_Instructions for the task_
Word for word, please copy the line containing "[168.71-169.61s]" and all lines after it in the entries below, and only those, leaving every picture out.

_Records provided_
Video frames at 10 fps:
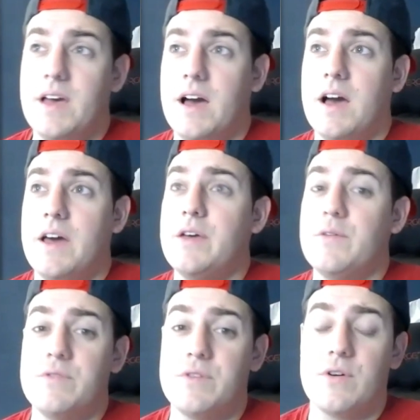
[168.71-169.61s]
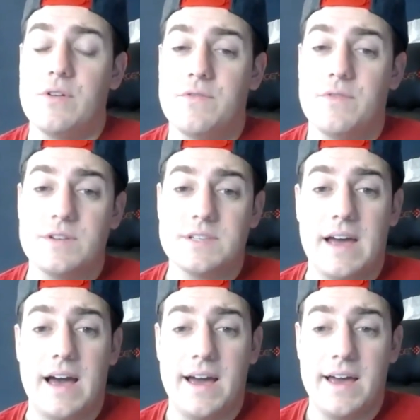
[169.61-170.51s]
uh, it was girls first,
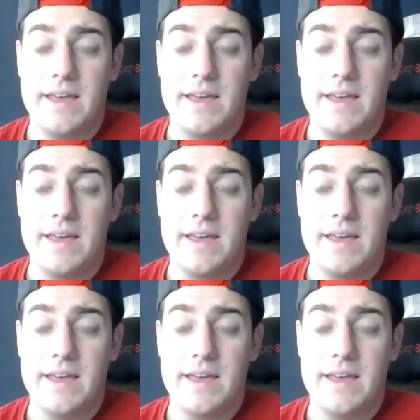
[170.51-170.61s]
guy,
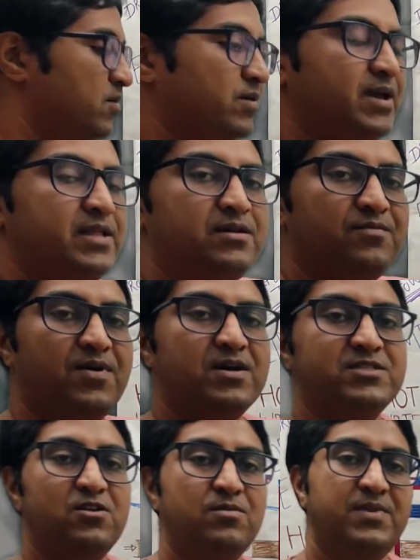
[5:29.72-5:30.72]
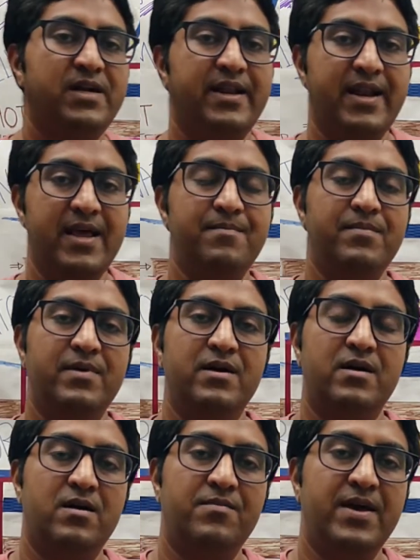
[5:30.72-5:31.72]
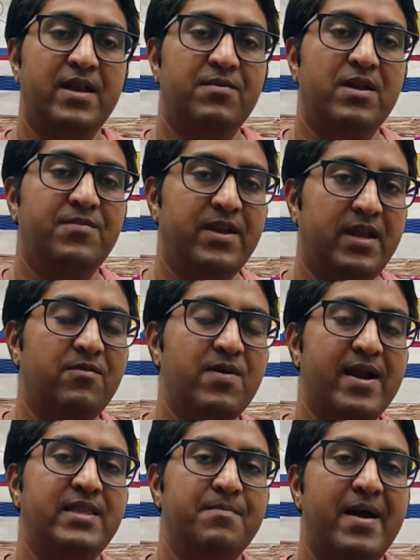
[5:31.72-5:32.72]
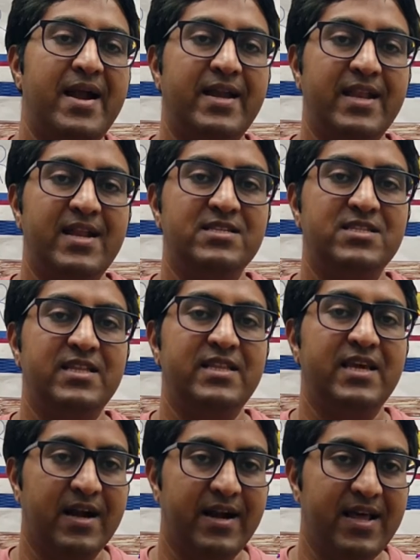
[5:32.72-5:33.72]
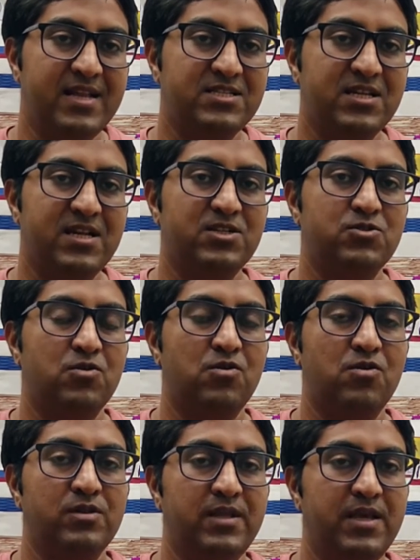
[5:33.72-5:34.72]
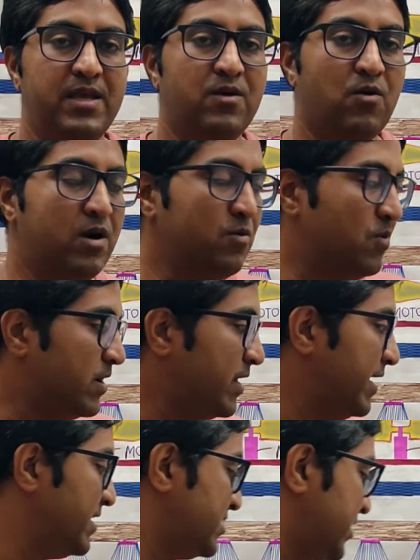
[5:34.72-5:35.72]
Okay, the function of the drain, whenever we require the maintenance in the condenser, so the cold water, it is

_Task answer_
[168.71-169.61s]
[169.61-170.51s]
uh, it was girls first,
[170.51-170.61s]
guy,
[5:29.72-5:30.72]
[5:30.72-5:31.72]
[5:31.72-5:32.72]
[5:32.72-5:33.72]
[5:33.72-5:34.72]
[5:34.72-5:35.72]
Okay, the function of the drain, whenever we require the maintenance in the condenser, so the cold water, it is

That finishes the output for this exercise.